Department of Oncology, Asan Medical Center, University of Ulsan College of Medicine, 86 Asanbyeongwon-gil, Songpa-gu, Seoul 138-736, South Korea.
Invest New Drugs. 2012 Feb;30(1):306-15. doi: 10.1007/s10637-010-9531-2. Epub 2010 Sep 14.
To define maximum-tolerated dose (MTD), dose-limiting toxicities (DLTs), and preliminary efficacy of sorafenib plus capecitabine/cisplatin in advanced gastric cancer (AGC) patients.

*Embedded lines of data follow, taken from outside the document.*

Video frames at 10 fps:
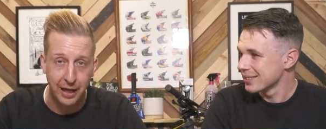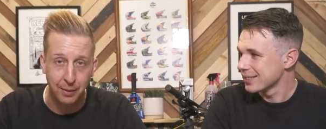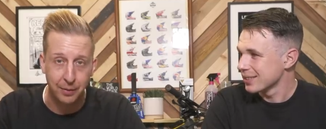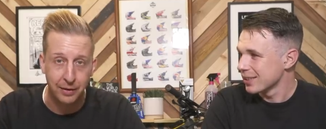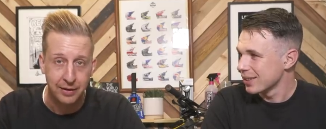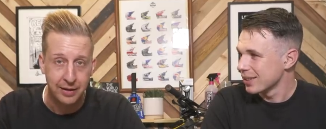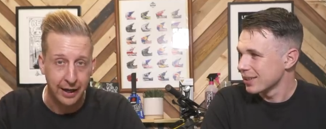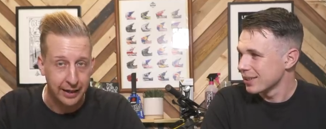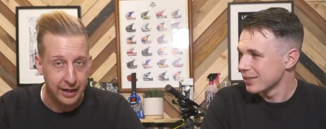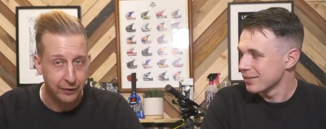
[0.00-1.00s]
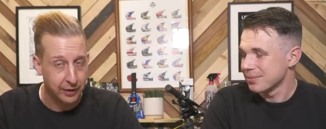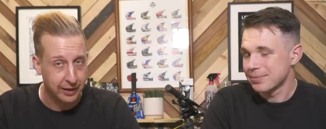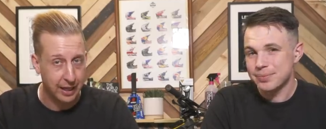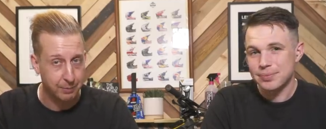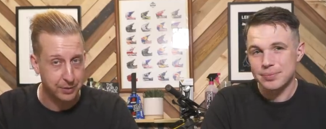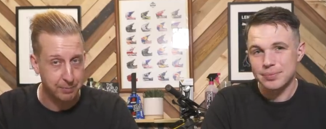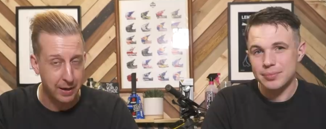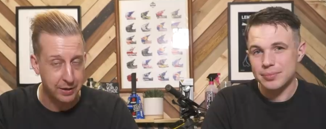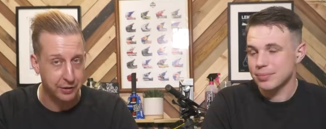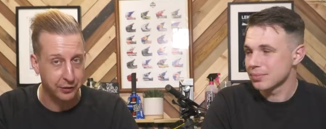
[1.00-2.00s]
Speaker 1: caliper, and even the caliper
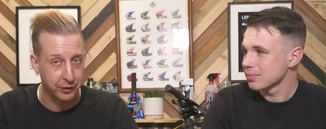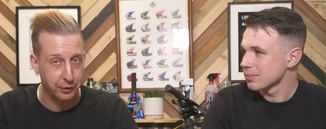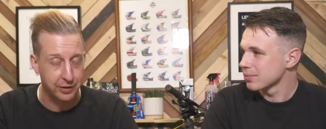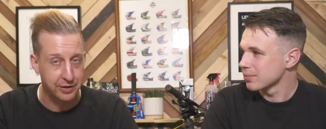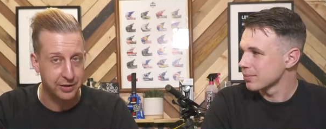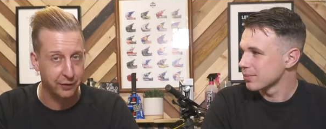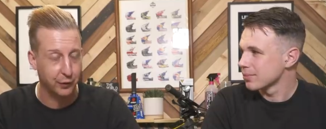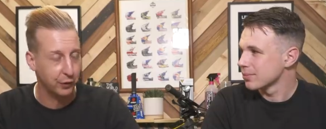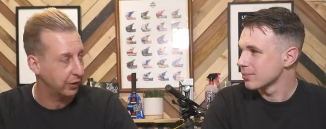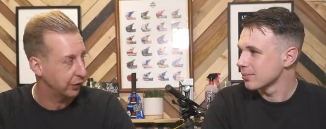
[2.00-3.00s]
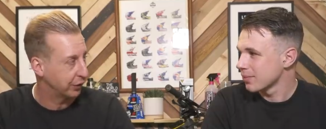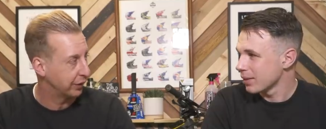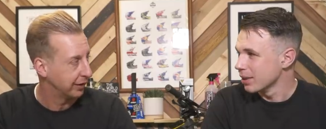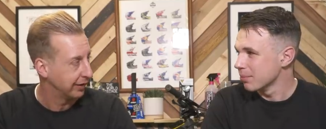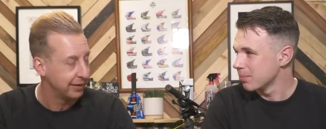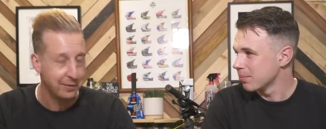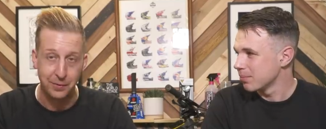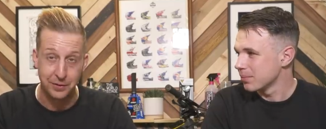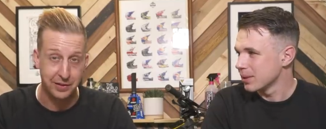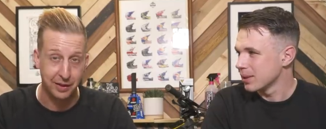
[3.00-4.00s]
spacers, they've got these in different sizes. Yeah
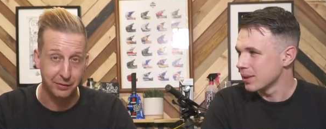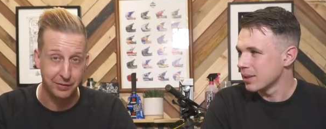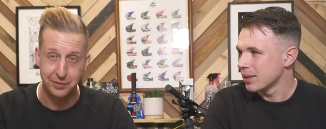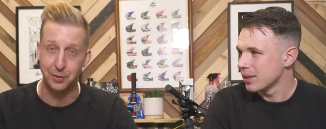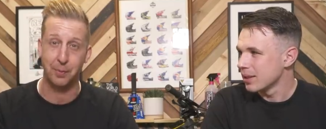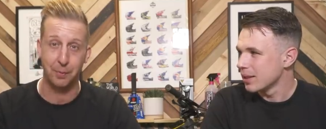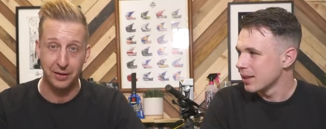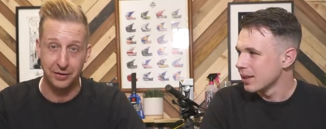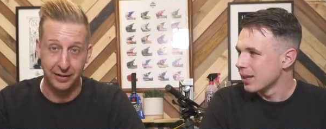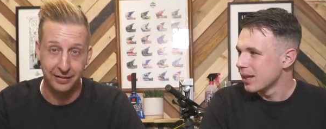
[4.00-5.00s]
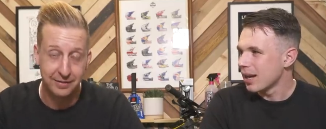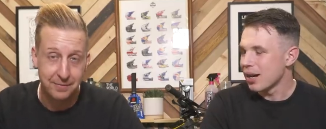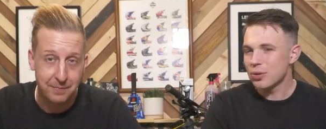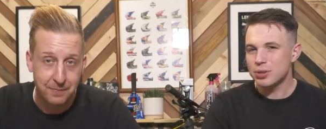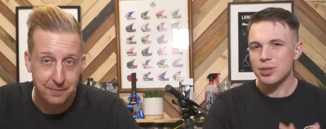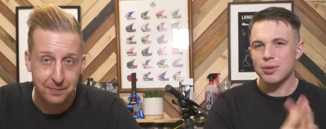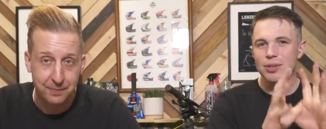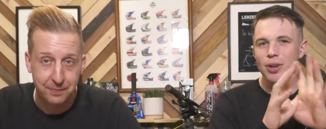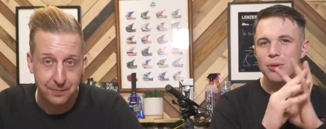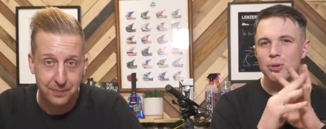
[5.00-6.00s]
which that's super pleasing. And also,
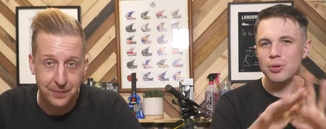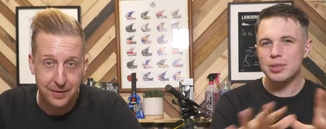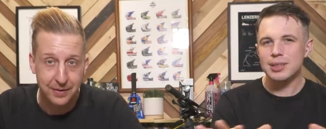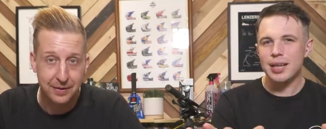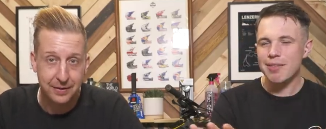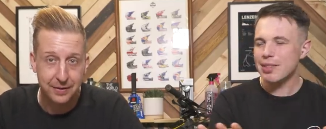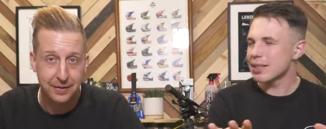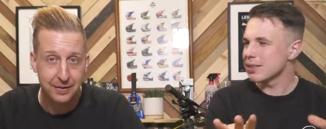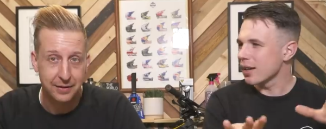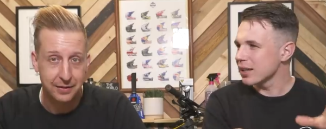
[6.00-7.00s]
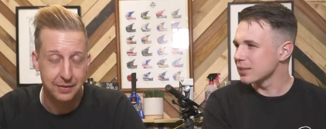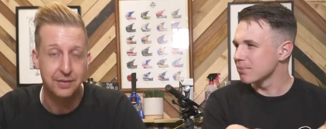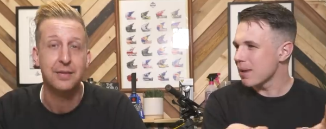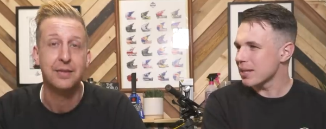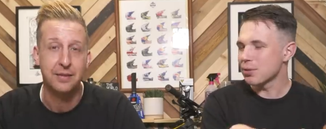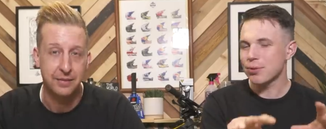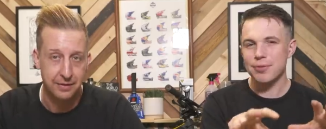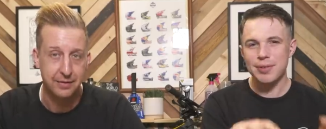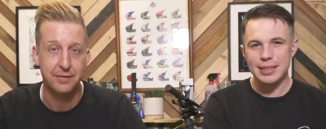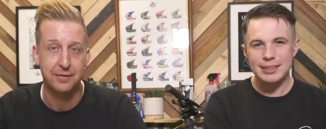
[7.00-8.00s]
no
Speaker 2: corners cut. Everything's nice metal
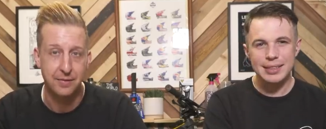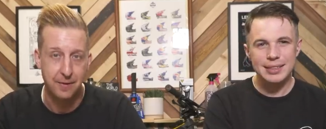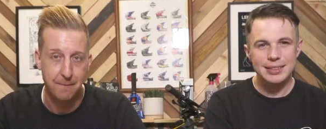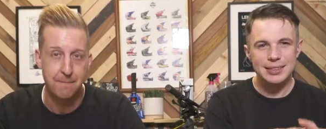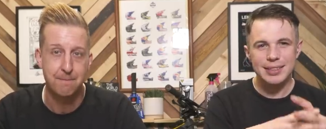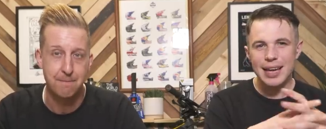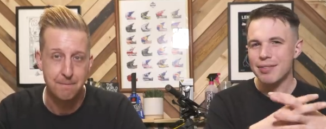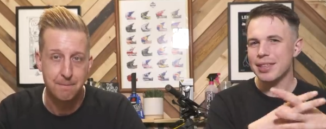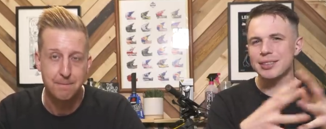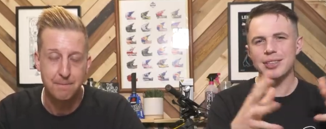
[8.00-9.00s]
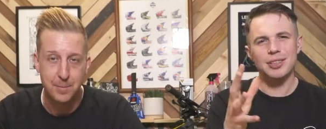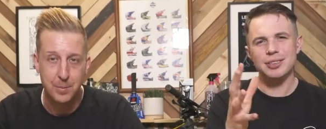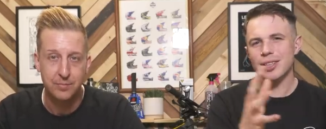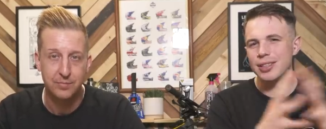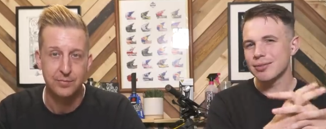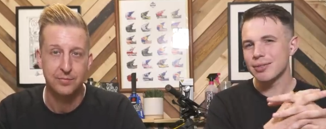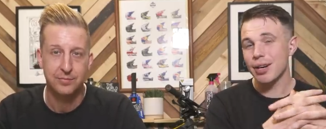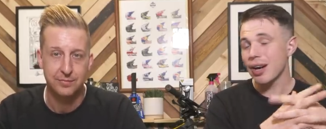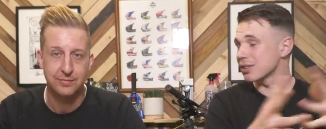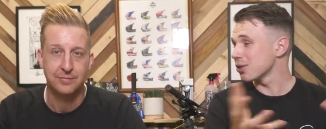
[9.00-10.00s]
fixings. Everything looks done
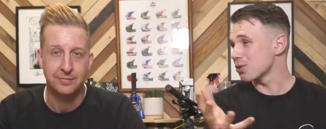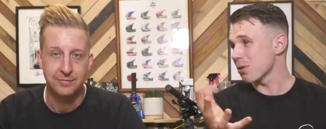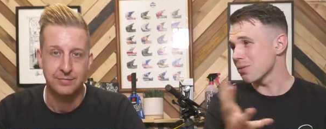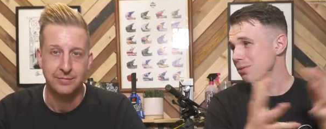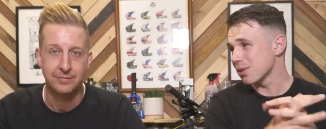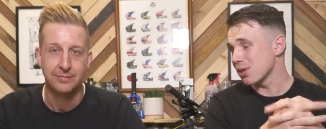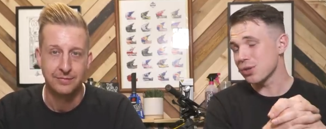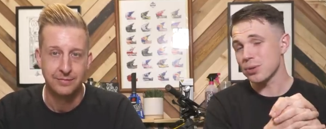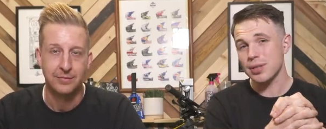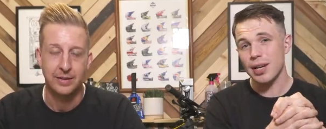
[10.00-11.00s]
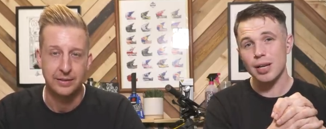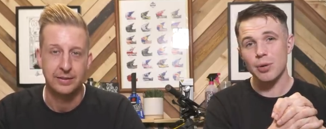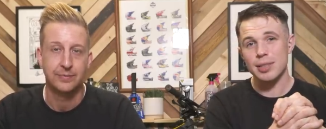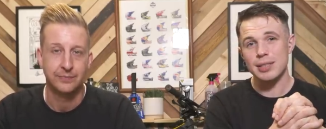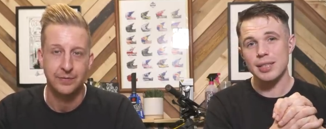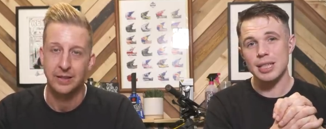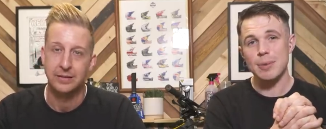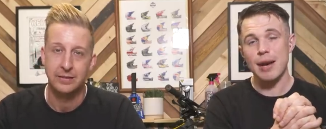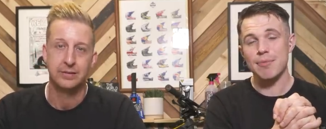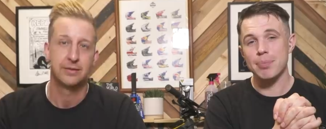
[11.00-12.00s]
as usual, usual to the high quality you'd expect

Four dose-level combinations were tested in a standard 3 + 3 dose escalation design. Level 1: sorafenib 400 mg/d, capecitabine 1,600 mg/m(2)/d, cisplatin 80 mg/m(2). Level 2: sorafenib 800 mg/d, capecitabine 1,600 mg/m(2)/d, cisplatin 80 mg/m(2). Level 3: sorafenib 800 mg/d, capecitabine 2,000 mg/m(2)/d, cisplatin 80 mg/m(2). Level 1A: sorafenib 800 mg/d, capecitabine 1,600 mg/m(2)/d, cisplatin 60 mg/m(2).
There were 1 DLT at Level 2, and 2 DLTs at Level 3 (Level 3 was MTD). Since the relative dose intensity (RDI) of sorafenib and capecitabine could not be maintained at Level 2, Level 1A was newly investigated. As no DLT was observed and RDI remained above 80%, Level 1A is the recommended dose for the next clinical trial. Objective response rate was 62.5% (10 of 16 patients, 95% CI; 38.8-86.2%). Median progression-free survival and overall survival were 10.0 months (95% CI; 7.4-13.8) and 14.7 months (95% CI; 12.0-20.0), respectively.
Sorafenib 400 mg bid daily, capecitabine 800 mg/m(2) bid (days 1-14), and cisplatin 60 mg/m(2) (day 1) is recommended for further development in AGC.
旨在确定索拉非尼联合卡培他滨/顺铂治疗晚期胃癌(AGC)患者的最大耐受剂量(MTD)、剂量限制毒性(DLT)和初步疗效。
采用标准的 3+3 剂量递增设计,对 4 个剂量水平组合进行了测试。第 1 水平:索拉非尼 400mg/d,卡培他滨 1600mg/m2/d,顺铂 80mg/m2。第 2 水平:索拉非尼 800mg/d,卡培他滨 1600mg/m2/d,顺铂 80mg/m2。第 3 水平:索拉非尼 800mg/d,卡培他滨 2000mg/m2/d,顺铂 80mg/m2。第 1A 水平:索拉非尼 800mg/d,卡培他滨 1600mg/m2/d,顺铂 60mg/m2。
第 2 水平出现 1 例 DLT,第 3 水平出现 2 例 DLT(第 3 水平为 MTD)。由于第 2 水平时索拉非尼和卡培他滨的相对剂量强度(RDI)无法维持,因此新研究了第 1A 水平。由于未观察到 DLT,且 RDI 保持在 80%以上,因此推荐第 1A 水平作为下一临床试验的剂量。客观缓解率为 62.5%(16 例患者中有 10 例,95%CI;38.8-86.2%)。中位无进展生存期和总生存期分别为 10.0 个月(95%CI;7.4-13.8)和 14.7 个月(95%CI;12.0-20.0)。
推荐索拉非尼 400mg bid 每日、卡培他滨 800mg/m2 bid(第 1-14 天)和顺铂 60mg/m2(第 1 天)用于进一步治疗 AGC。